# Content

* What is Python??
    * The origin
    * The eco-system
* Python basics
    * Data structure
    * Pandas dataframe
    * Function and Class definition
    * Package manager and environments
* File Input/Ouput
* Database connection
* Web datacrawling
* Data visualization
* Model fitting

## 0. What is Python??

### 0.1. The origin ...

* High-level programming language for general-purpose programming
* Supports multiple programming paradigms
    * Object-oriented
    * Functional
    * Procedural
    * Imperative
* Easy interface with other languages, such as C++/Java
* A large and comprehensive standard library
* Not so fast though …

![title](../pics/history.png)

### 0.2. The eco-system

![title](../pics/ecosystem.png)

### 0.3. Python 2 vs. Python 3

In [7]:
from IPython.display import IFrame
IFrame('https://pythonclock.org/', width=700, height=200)

### 0.4. IDE
(picture source: https://www.datacamp.com/community/tutorials/tutorial-jupyter-notebook)

* Jupyter Notebook
![title](../pics/jupyternotebook.gif)

* Visual Studio Code
(picture source: https://code.visualstudio.com/docs/python/editing)
![title](../pics/vscode.gif)
* PyCharm
* Spyder
* Atom
* ...

### 0.5.Prerequisite

In order to run the following code
* Anaconda (recommended) (https://www.anaconda.com/distribution/)
* Library list included (requirements.txt)

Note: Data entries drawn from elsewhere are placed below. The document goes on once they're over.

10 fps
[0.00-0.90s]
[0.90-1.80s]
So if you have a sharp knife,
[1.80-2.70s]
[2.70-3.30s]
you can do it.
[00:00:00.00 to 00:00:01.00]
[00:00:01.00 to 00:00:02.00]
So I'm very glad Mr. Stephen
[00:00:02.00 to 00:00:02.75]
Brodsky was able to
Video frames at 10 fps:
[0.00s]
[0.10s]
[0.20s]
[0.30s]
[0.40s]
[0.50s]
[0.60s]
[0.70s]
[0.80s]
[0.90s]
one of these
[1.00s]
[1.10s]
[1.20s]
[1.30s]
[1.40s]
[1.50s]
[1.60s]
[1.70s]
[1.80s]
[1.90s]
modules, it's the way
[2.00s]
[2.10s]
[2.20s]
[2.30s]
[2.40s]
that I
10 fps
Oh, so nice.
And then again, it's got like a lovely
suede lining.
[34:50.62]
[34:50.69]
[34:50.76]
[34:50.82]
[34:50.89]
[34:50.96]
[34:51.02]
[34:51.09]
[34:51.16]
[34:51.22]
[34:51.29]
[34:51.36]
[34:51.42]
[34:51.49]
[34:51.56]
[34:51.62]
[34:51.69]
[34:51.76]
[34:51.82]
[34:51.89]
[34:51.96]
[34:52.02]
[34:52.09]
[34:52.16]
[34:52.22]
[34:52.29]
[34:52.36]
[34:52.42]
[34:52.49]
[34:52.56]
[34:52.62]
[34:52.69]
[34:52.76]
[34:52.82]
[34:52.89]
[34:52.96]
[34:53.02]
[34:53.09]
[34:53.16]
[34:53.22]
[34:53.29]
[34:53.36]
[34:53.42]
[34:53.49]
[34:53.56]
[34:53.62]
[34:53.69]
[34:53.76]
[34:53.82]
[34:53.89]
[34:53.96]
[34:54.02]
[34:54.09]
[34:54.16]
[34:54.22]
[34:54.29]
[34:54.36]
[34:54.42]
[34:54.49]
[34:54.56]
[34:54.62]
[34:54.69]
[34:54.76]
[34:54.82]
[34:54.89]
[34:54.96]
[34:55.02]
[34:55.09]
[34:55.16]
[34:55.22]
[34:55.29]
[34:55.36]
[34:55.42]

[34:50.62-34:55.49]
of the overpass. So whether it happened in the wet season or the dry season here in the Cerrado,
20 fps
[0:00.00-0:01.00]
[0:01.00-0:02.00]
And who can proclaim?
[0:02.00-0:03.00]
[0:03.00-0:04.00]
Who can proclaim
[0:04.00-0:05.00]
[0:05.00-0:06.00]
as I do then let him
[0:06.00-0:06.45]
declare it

In order to run the notebook in presentation mode
* RISE extension to jupyter notebook (https://github.com/damianavila/RISE)

## 1. Python Basics

### 1.1 Data structures

* Variable definition

In [2]:
a = 123
print(a)

123


* Iterables:

In [8]:
# list
a = [1, 'a', 3]
a

[1, 'a', 3]

In [25]:
a[1]

'a'

In [9]:
a.append(4) ## append values to the list
a

[1, 'a', 3, 4]

In [27]:
# Set
a = {1,2,3}
b = {2,3,4}
print(a)
print(b)

{1, 2, 3}
{2, 3, 4}


In [33]:
# a[0]

In [29]:
a.update([5,6,7]) ## append values
a

{1, 2, 3, 5, 6, 7}

In [30]:
a - b

{1, 5, 6, 7}

In [31]:
b - a

{4}

In [32]:
a&b ## intersection

{2, 3}

In [9]:
a|b ## union

{1, 2, 3, 4}

In [34]:
# Dictionary

x = {'a':1,'b':[2,3,4],'c':{'d':[1,2,3]}}

In [35]:
x['a']

1

In [36]:
x['c']['d']

[1, 2, 3]

In [37]:
x['e'] = 5 ## add new entry
x

{'a': 1, 'b': [2, 3, 4], 'c': {'d': [1, 2, 3]}, 'e': 5}

* Pandas dataframe

In [68]:
import pandas as pd ## import the pandas library

In [69]:
df = pd.DataFrame({'name':['ABC','DEF','GHI','JKL'],'age':[20,30,40,50]}) # create from a dictionary
df

Unnamed: 0,name,age
0,ABC,20
1,DEF,30
2,GHI,40
3,JKL,50


In [70]:
names = ['ABC','DEF','GHI','JKL']
ages = [20,30,40,50]
df = pd.DataFrame(zip(names,ages), columns=['name','ages'])
df

Unnamed: 0,name,ages
0,ABC,20
1,DEF,30
2,GHI,40
3,JKL,50


In [71]:
df.loc[:,'name'] # slice by column name

0    ABC
1    DEF
2    GHI
3    JKL
Name: name, dtype: object

In [72]:
df.iloc[:,0] # slice by column index

0    ABC
1    DEF
2    GHI
3    JKL
Name: name, dtype: object

In [73]:
df.loc[df.name=='ABC'] # slice by condition

Unnamed: 0,name,ages
0,ABC,20


In [65]:
df2 = pd.DataFrame({'name':['DEF','GHI','JKL'], 'hometown':['Atlanta, GA', 'Atlanta, GA', 'Knoxville, TN']})
df2

Unnamed: 0,name,hometown
0,DEF,"Atlanta, GA"
1,GHI,"Atlanta, GA"
2,JKL,"Knoxville, TN"


In [77]:
df_combo = pd.concat([df,df2],axis=0,sort=False) # stack two dataframes
df_combo

Unnamed: 0,name,ages,hometown
0,ABC,20.0,
1,DEF,30.0,
2,GHI,40.0,
3,JKL,50.0,
0,DEF,,"Atlanta, GA"
1,GHI,,"Atlanta, GA"
2,JKL,,"Knoxville, TN"


In [79]:
df_combo = pd.merge( # join dataframes
    df,
    df2,
    on='name',
    how='left'
) ## Other tools are available to do sql like operation on dataframe (https://pypi.org/project/pandasql/)
df_combo

Unnamed: 0,name,ages,hometown
0,ABC,20,
1,DEF,30,"Atlanta, GA"
2,GHI,40,"Atlanta, GA"
3,JKL,50,"Knoxville, TN"


In [80]:
df_combo

Unnamed: 0,name,ages,hometown
0,ABC,20,
1,DEF,30,"Atlanta, GA"
2,GHI,40,"Atlanta, GA"
3,JKL,50,"Knoxville, TN"


In [81]:
df_combo.groupby('hometown').size().reset_index() # simple statistics

Unnamed: 0,hometown,0
0,"Atlanta, GA",2
1,"Knoxville, TN",1


In [83]:
df_combo.groupby(['name','hometown']).size().reset_index().rename(columns={0:'frequency'})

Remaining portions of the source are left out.